University of Connecticut basketball star Paige Beuckers announced a new partnership Monday that’s sure to add to her buckets of cash off the court.

The reigning Naismith College Player of the Year is partnering with Cash App, the mobile payment service owned by Jack Dorsey’s Block (formerly Square), to help launch the Paige Bueckers Foundation. The foundation will be primarily focused on creating opportunities and promoting social justice, though specific details are yet to be revealed. Cash App will make a $100,000 Bitcoin donation and give away $100,000 in cash to supporters in $15 payments to promote the announcement. Other financial terms were not disclosed. Forbes Bueckers is still just a few deals away to reach the $1 million mark for endorsements, according to estimates.

“I know this deal isn’t like a super long-term contract,” Bueckers tells Forbes. “But I’m working with people and want to work with people who have the same values as me.”

This marks Bueckers’ third major partnership since the NCAA stripped down its regulations in July, allowing college athletes to profit off their name, image and likeness. She signed with global e-commerce platform StockX in October and, one month later, became the first college athlete to join Gatorade’s ranks. In July, Bueckers trademarked the phrase “Paige Buckets,” which is the point guard’s nickname. 

The Bueckers’ performance in the emerging NIL market could provide a glimpse into the opportunities for college athletes at the top. Based on her sprawling social media presence—Bueckers has more than one million followers between Twitter and Instagram—a study from research outlet AthleticDirectorU named her the most marketable athlete in college sports prior to the NCAA’s rule change.

“She is the best of the best, and these major brands want to leverage her appeal, particularly to a young and growing demographic,” Carnegie Mellon Tepper School of Business associate professor Tim Derdenger wrote in an email. “Her success will certainly spill over to other players.”

It has already. Last month, Gonzaga forward Chet Holmgren signed a deal Topps said that this was the largest deal it had ever made with a college athlete. Fresno State basketball team and TikTok stars Hanna Cavinder and Haley Cavinder recently participated in a TikTok event. cofounded a streetwear clothing company Additionally, partnerships were made with Boost Mobile, Champs Eastbay, WWE, Eastbay, and WWE. 

Bueckers joins an impressive list of athletes that Cash App has signed up in the past few months. In November, Odell Beckham Jr. of the Los Angeles Rams and Aaron Rodgers of the Green Bay Packers announced that they would be partnering with Cash App to receive part their salaries in Bitcoin. Andre Iguodala, a Golden State Warriors star, and Klay Thompson, a Golden State Warriors wide receiver, said they would do the exact same thing in January. At least ten North American-based professional athletes are using cryptocurrency as a topic of interest to investor athletes. taken part of their salaries or endorsement payments in any form of crypto.

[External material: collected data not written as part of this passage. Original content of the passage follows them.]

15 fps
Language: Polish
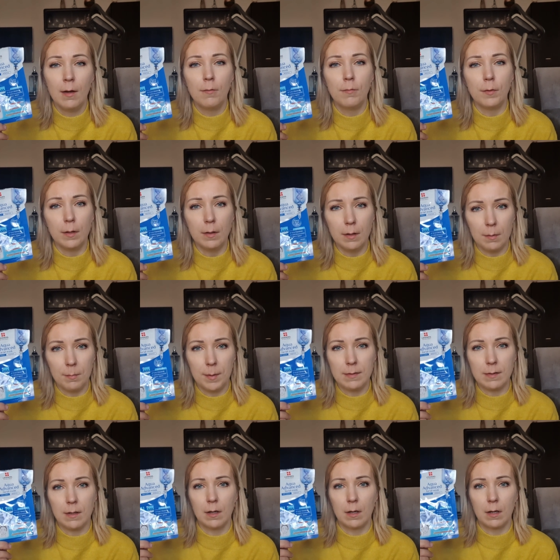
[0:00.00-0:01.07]
W innych
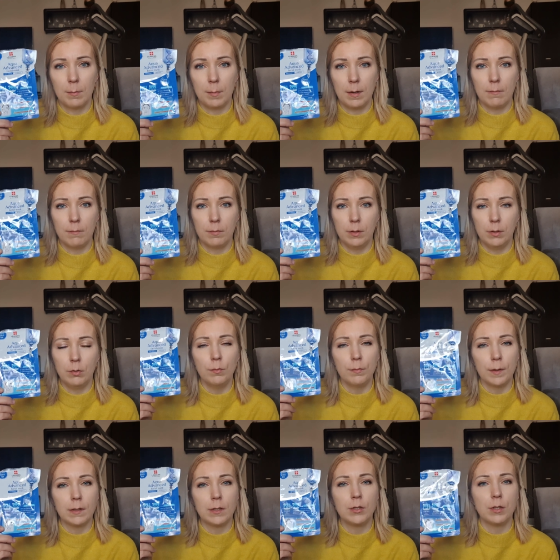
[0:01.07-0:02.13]
maskach, jakie miałam w Lidlu,
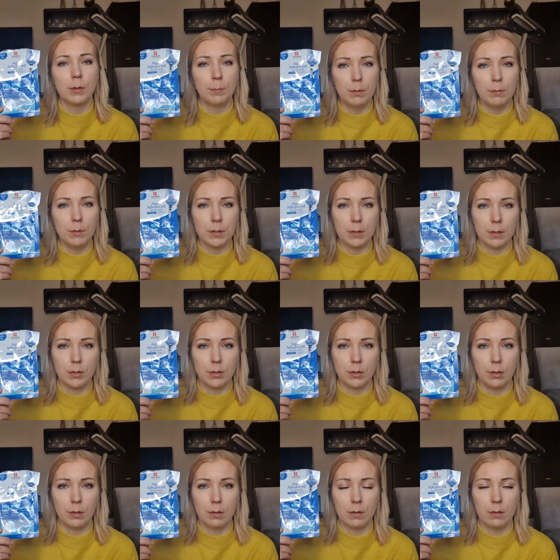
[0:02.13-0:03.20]
faktycznie były siateczki
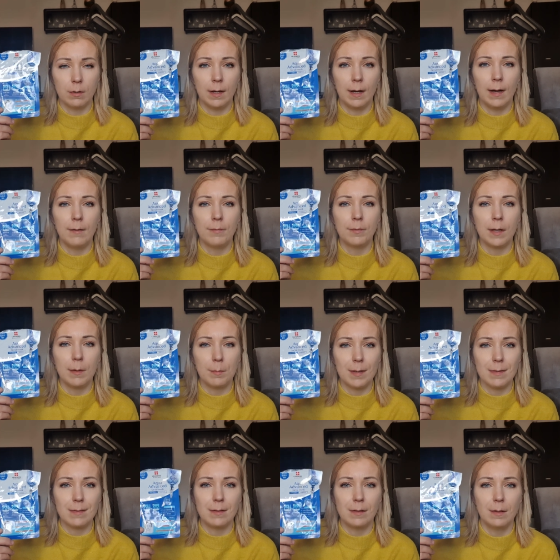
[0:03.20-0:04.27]
ochronne, ale w tej
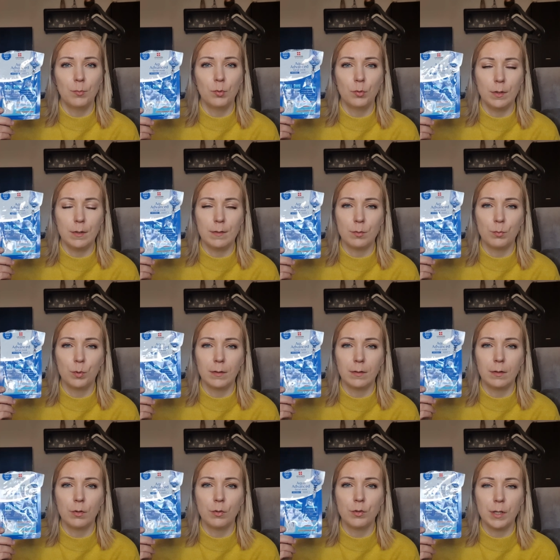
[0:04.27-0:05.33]
masce nie było nic. To była
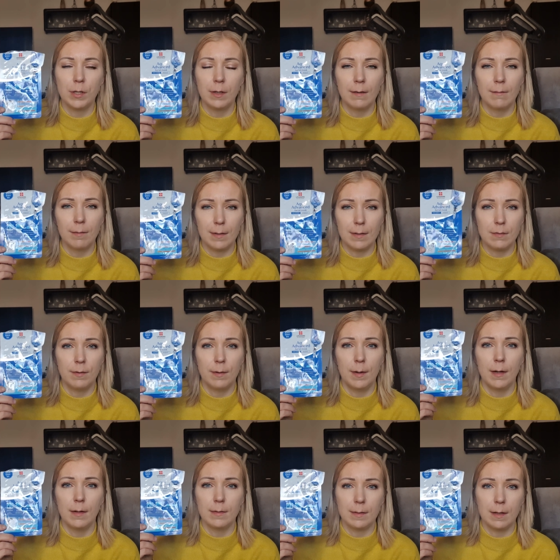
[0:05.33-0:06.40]
tylko cienka
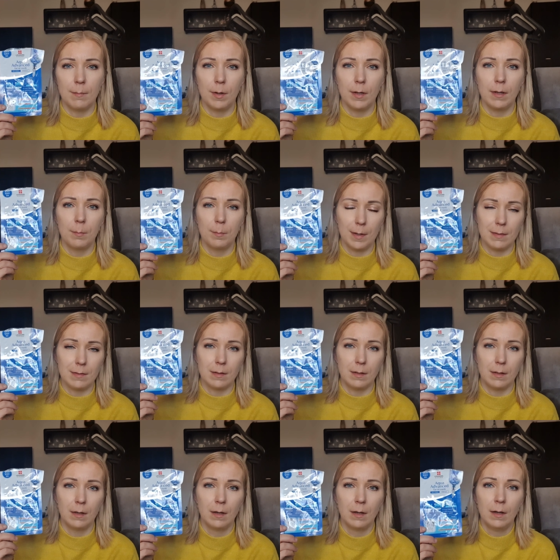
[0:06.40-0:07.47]
warstwa samej
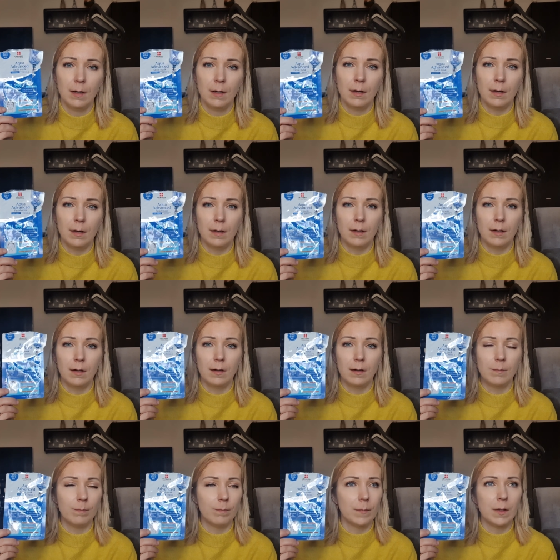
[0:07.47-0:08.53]
maski. E,
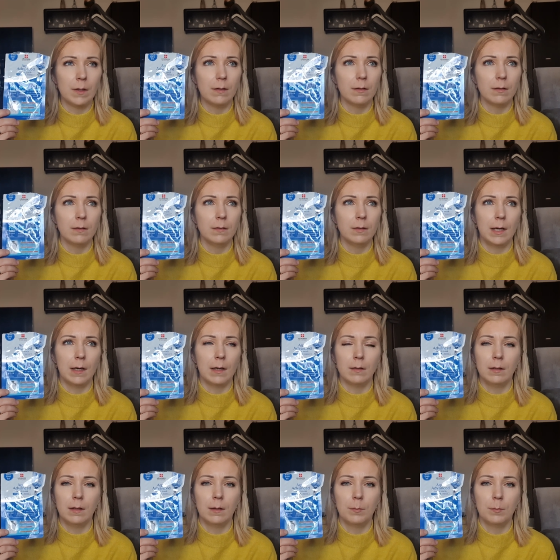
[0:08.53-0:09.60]
no nie,
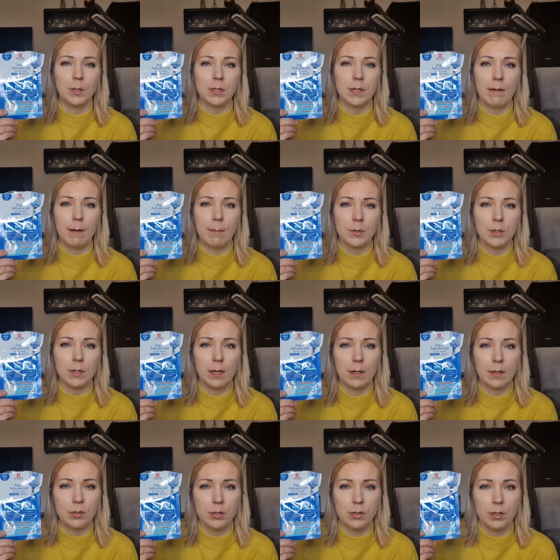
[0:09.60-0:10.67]
nie. Myślałam, że ja
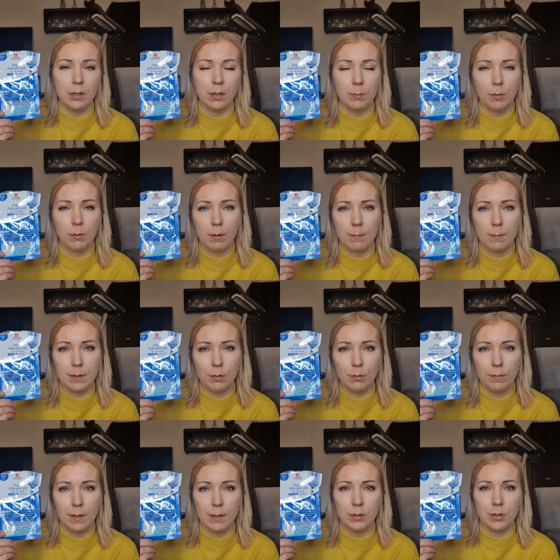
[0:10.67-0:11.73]
gdzieś jej nie mogłam
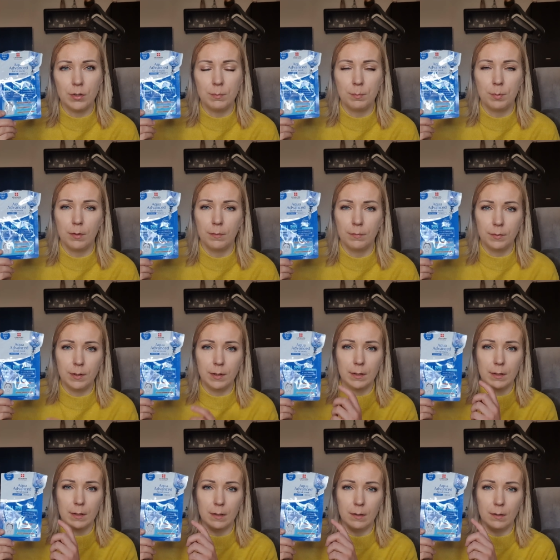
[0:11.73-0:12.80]
zauważyć, bo w
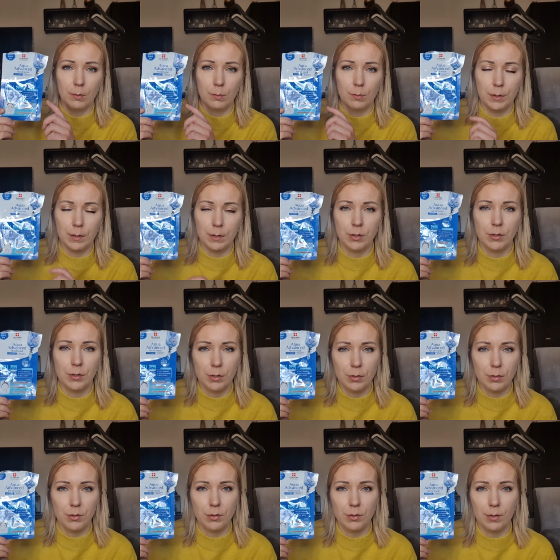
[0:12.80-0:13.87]
tych e, ogólnie się
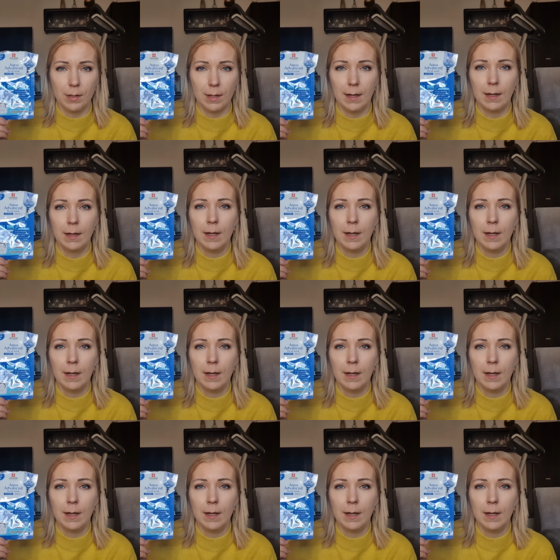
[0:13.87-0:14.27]
ciężko ściąga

“Obviously, I’m still learning a lot about it and trying to understand,” Bueckers says. “I just started understanding what to do with my tax money, so now I have to learn what to do with Bitcoin and cryptocurrency.”

Bueckers, a native of Hopkins in Minnesota, arrived at UConn 2020 as the top-ranked American recruit and the 2019-20 Gatorade Female Athletic Athlete. Bueckers won several awards during her freshman year and led the heavily favored Huskies into the Final Four, where she was defeated by the University of Arizona. Bueckers resumed her sophomore campaign after she broke her left leg in the first half of her second campaign. She has been sidelined for the last two weeks. She expects to be back at the end February.

Bueckers is adding to her sponsorship portfolio and plans to continue using her platform to advocate racial equity. At the 2021 ESPYs, where she won the award for best college athlete in women’s sports, Bueckers used her speech to honor and celebrate Black women. She’s adamant about including BIPOC creatives in anything she does. “I grew up with everything, a roof over my head and food on my plate,” she says. “I want to help younger kids that weren’t as fortunate as me.”

This is just the beginning.

“The current set of offers is just the tip of the iceberg,” Derdenger says. “She has a lucrative future ahead of her.”